After a mysterious explosion destroys the narrator’s apartment, he asks Durden to take him in as a roommate. Durden says yes, but only under one condition: "I want you to hit me as hard as you can." This, of course, is the genesis of fight club. Marla moves into the apartment with the two men. She becomes Durden’s lover, much to the narrator’s chagrin. While this love/hate triangle is developing and mutating, Durden and the narrator gather recruits for the "men only" fight club that meets in the basement of a local barroom:
Fight club is not football on television. You aren’t watching a bunch of men you don’t know halfway around the world beating on each other live by satellite with a two-minute delay, commercials pitching beer every ten minutes, and a pause now for station identification. After you’ve been to fight club, watching football on television is watching pornography when you could be having great sex.
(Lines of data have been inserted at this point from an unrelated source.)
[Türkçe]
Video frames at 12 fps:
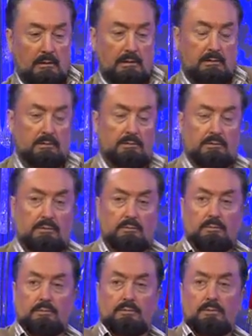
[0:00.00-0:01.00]

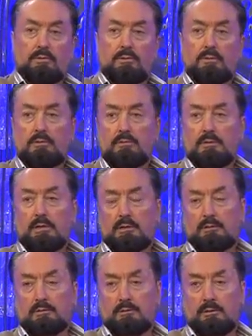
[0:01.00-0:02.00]
Arkeolojik bulgu oluyor,
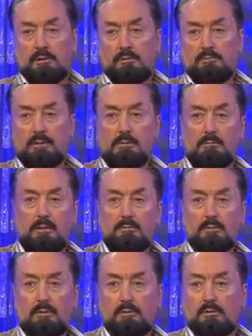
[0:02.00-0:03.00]
saklıyorlar.
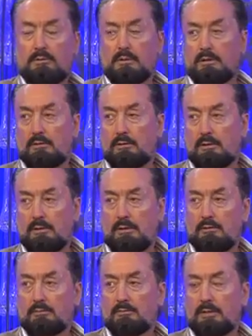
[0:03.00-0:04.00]
Bilmem ne oluyor, saklıyorlar.
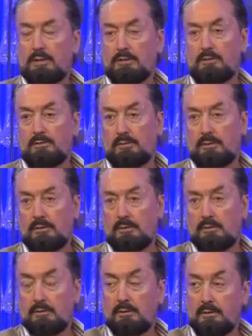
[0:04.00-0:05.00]
Yahut parçalıyorlar.
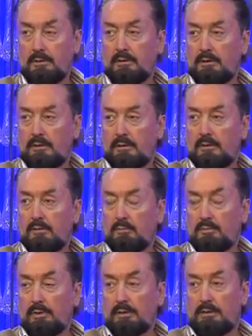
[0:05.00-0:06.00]

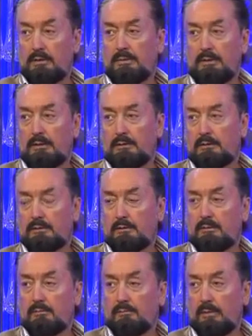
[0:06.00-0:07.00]
Bu edebiyat
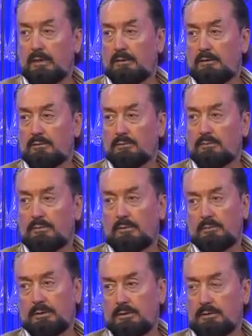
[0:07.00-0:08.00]
Mehter'in
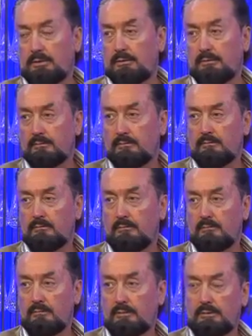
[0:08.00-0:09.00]
zorunda bitecek.
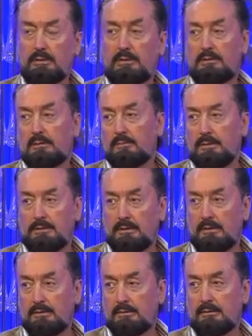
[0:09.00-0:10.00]
Sıkıysa
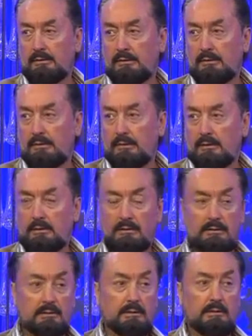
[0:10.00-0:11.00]
parçalasınlar.
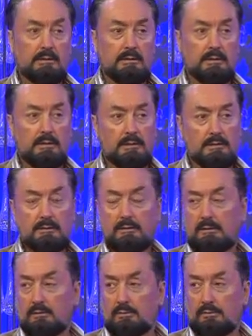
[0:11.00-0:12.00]
Sıkıysa
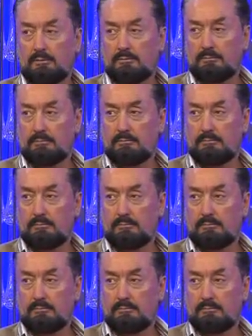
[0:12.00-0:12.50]
saklasınlar da göreyim.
The fight club scenes are the best in the novel. Palahniuk finds the right mix of scary satire that eludes him in the scenes with the New Age support groups. But typical of the ironies this novel enjoys too easily, one of the most pathetic of the support group members – called Big Bob, who lost his testicles to cancer – also joins fight club and becomes a "new man." In the world of Fight Club, cancer is a byproduct of our desiccated consumer culture. It’s a dumb message and it seems clear that Palahniuk wants his satire two ways: both as an indictment of middle-class complacency and as an indicator of deeper truths that the book isn’t competent enough to articulate before self-destructing.
A story like this has nowhere to go but to extremes. The three-way relationship with Marla becomes increasingly sadistic. And fight club itself escalates into a terrorist cell that begins bombing office buildings. These "mad as hell" revolutionaries disseminate "misinformation" by placing bumper stickers on automobiles that say things like, "Drunk Drivers Against Mothers." The satire here is about as heavy-handed as it can be, and is little different from Bret Easton Ellis’s similarly unfocused novel, Glamorama, which gave us fashion models as terrorists. The "joke" seems to be that we’re all so alienated that the only way we can feel alive is by throwing bombs or by putting out cigarettes on our arms.
As Palahniuk attempts to tighten the screws, he also loses his nerve. In Chapter 20, the now pistol-packing narrator sticks up a late-night pedestrian. He threatens to shoot the man unless he promises to go home and take charge of his life. "I’d rather kill you than see you work a shit job," he tells the stranger. Suddenly the banal moral imperative of Fight Club comes into focus: Go for the Gusto. Palahniuk is selling us male-bonding beer commercial platitudes dressed up as the dark night of the soul for American manhood.
There is worse to come. The novel’s conclusion – which I won’t spoil by revealing – is inexcusable. After 200 pages of brutal social satire and take-no-prisoners physical violence, Fight Club opts for a conventional "surprise" ending that undermines any appreciation one might have mustered for Palahniuk’s integrity as a writer of dark-edged fiction. He falls for the oldest temptation of first-time novelists who lack the courage of their convictions. Palahniuk proves himself a two-fisted threat: not only does he pull the rug out from under our feet, he also pulls the wool over our eyes.